El lado oscuro del corazón / Lázaro, levántate y anda



Aquella noche dios fue argentino. Porque en el centro mismo de la Bombonera tuve enfrente a Joaquín Sabina. Milagro con resurrección. Porque, no sé si les pasa pero, hay días, hay años que uno quisiera borrar del calendario, por los siglos de los siglos. Todavía quiero borrar el 15 de marzo del 2007… y de ahí en adelante. Mi viejo se fue y esa orfandad del alma me dejó sin aliento y sin palabra. Hace un año que no escribo, que no existo. Lázaro, levántate y anda. Puse el alma en la maleta y con un ángel me fui pa’l sur. Porque sólo Sabina podría enseñarme el camino de retorno soltando una duda, una certeza… “quién pudiera reír como llora Chavela”.

Pero habrá que ser Chavela para luego del duelo escuchar su voz ronca decir, setentona, cien veces resucitada al calor del alcohol, que no sé por qué le tememos tanto a la muerte, que no sé por qué el negro es el color del dolor cuando es hermoso, que cuando ella se topa con la parca cara a cara, a cada paso, la mira de frente y le dice: “cómo es vieja, me llevas tú o te llevo yo”.

Habrá que apellidarse Vargas, Chavela, porque una se va ya mesmo con la parca. El problema es que se te vaya el otro, que se te vaya el alma. Por eso aquella noche de diciembre no quedaba otra que llorar a borbotones cuando con el alma hecha jirones, oía yo a Sabina y Serrat cantando “más de cien motivos para no cortarse de un tajo las venas y sentirse vivos”….

Fue inevitable entonces recordar a Joaquín en su duelo, ese que luego parió un reclamo: “… sin prisas, que a las misas de réquiem nunca fui aficionado, que el traje de madera que estrenaré no está siquiera plantado, que el cura que ha de darme la extremaunción no es todavía monaguillo, que para ser comercial a esta canción le falta un buen estribillo”. Y yo que le contesto que si te mueres me muero, porque ya fue suficiente, que yo ya no ando para muertes. “Y morirme contigo si te matas, y matarme contigo si te mueres…”, Joaquín.

Tanto resucitó él, que años después, aquella noche en la Bombonera cantó “no estaba muerto, andaba de parranda…”. Pero antes trajo a Serrat de regalo. Serrat que es alma misma, que toma los versos de Machado y los canta y los vive, “caminante no hay camino, se hace camino al andar…”.

Como la sordera de Beethoven. La gente estaba en éxtasis y yo sólo la escuchaba a ratos, porque lo que se oía era otra cosa en el alma, no afuera. Y allí estaban los dos hablándome a mí:

Uno se cree que las mató / el tiempo y la ausencia / Pero su tren vendió boleto de ida y vuelta / Son aquellas pequeñas cosas / que nos dejó un tiempo de rosas / en un rincón /en un papel o en un cajón / Como un ladrón / te acechan detrás de la puerta / Te tienen tan a su merced / como hojas muertas / que el viento arrastra allá o aquí... / Que te sonríen tristes / y nos hacen que lloremos / cuando nadie nos ve.
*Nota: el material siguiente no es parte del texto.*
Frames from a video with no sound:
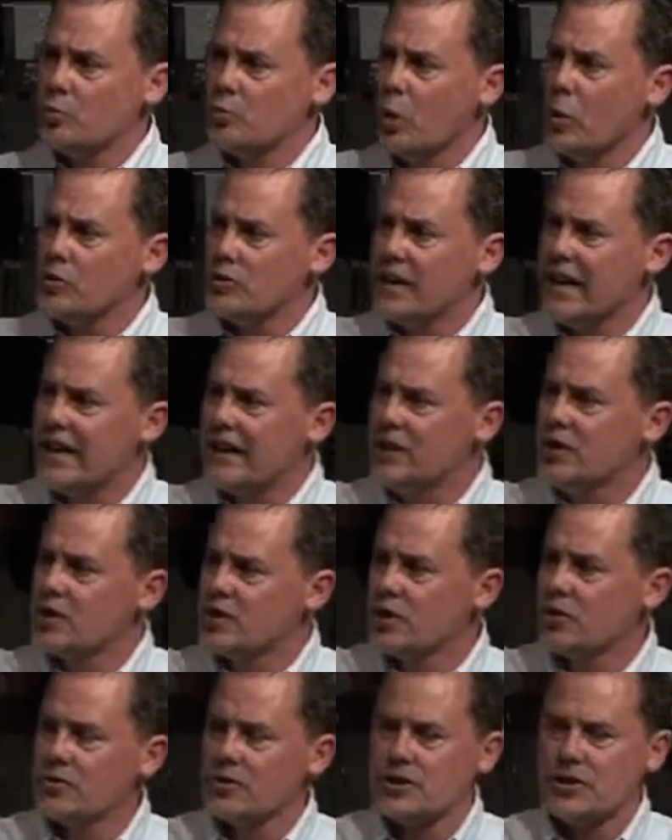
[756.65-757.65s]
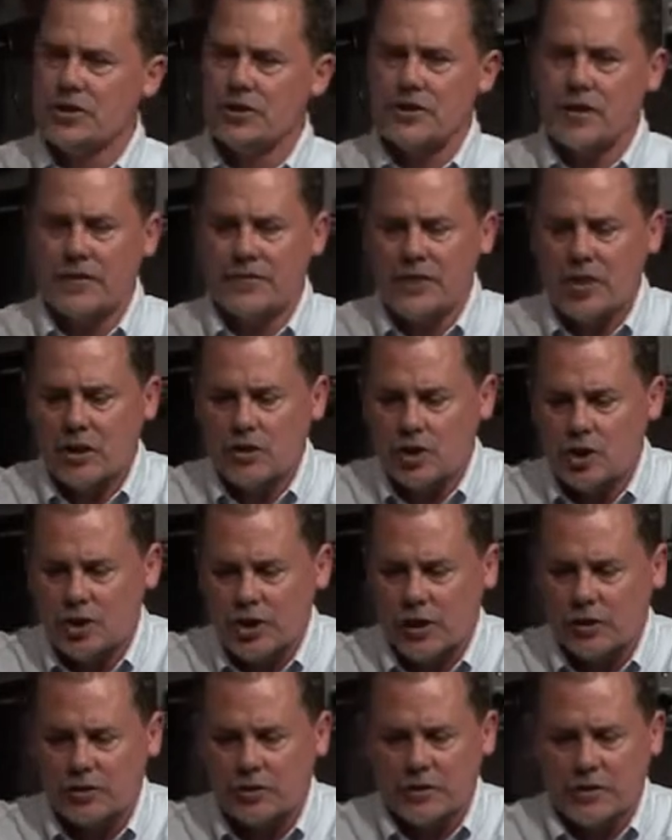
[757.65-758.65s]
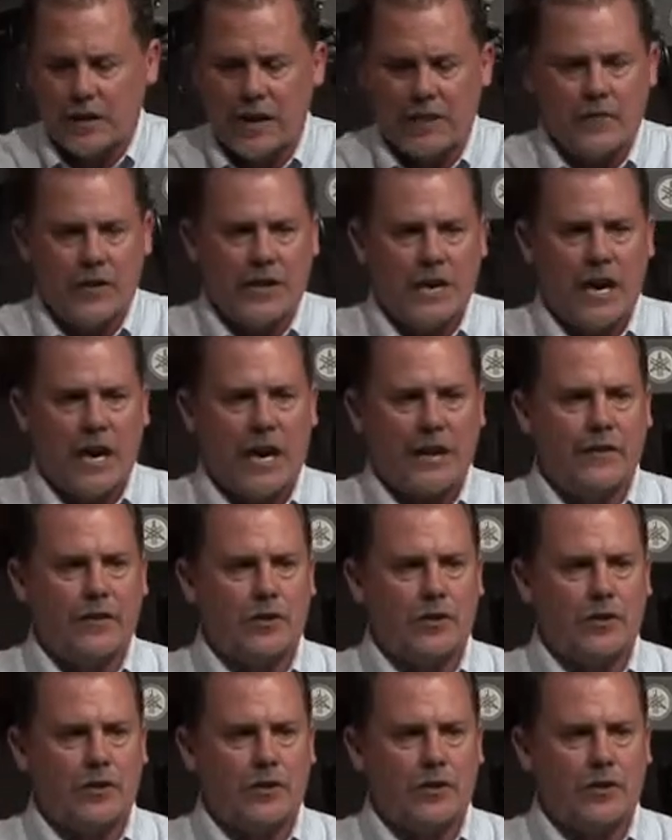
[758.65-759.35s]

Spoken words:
rotating churches have done shelter every night.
No. Yo lloré ahí mismo sin siquiera saber. Quería cambiar de piel. Estaba cambiando de piel. Sintiendo cómo era posible celebrar la melancolía, la memoria y el presente.

Lázaro, levántate y anda.

PARA LA LIBERTAD

Para la libertad, sangro, lucho, pervivo.

Para la libertad, mis ojos y mis manos

como un árbol carnal, generoso y cautivo,

doy a los cirujanos.

Para la libertad, siento más corazones

que arenas en mi pecho: dan espumas mis venas,

y entro en los hospitales, y entro en los algodones

como en las azucenas.

Porque donde unas cuencas vacías amanezcan

ella pondrá dos piedras de futura mirada

y hará que nuevos brazos y nuevas piernas crezcan

en la carne talada.

Retoñarán aladas de savia sin otoño

reliquias de mi cuerpo que pierdo en cada herida.

Porque soy como el árbol talado que retoño

porque aún tengo la vida.

Comentarios

Marco ha dicho que…
yo también estuve en ese concierto... fue bellísimo y también sentí el impulso inconfundible del llanto oculto.
Saludos...
También soy periodista por cierto, jé.
Buen blog
Cecilia Lanza Lobo ha dicho que…
¿escribiste en una revista que se llama Metro?

tengo la impresión de haberte leído.

un abrazo, marco(s)
carlos b ha dicho que…
lo primero que quise fue marcharme bien lejos...

pero luego llegan textos como el tuyo, llegan canciones como las de esos señores y las cosas como que vuelven a cobrar algún sentido.

un día de estos me robo unos de tus textos y lo pongo en mi página, ok? (es una amenaza, ja!)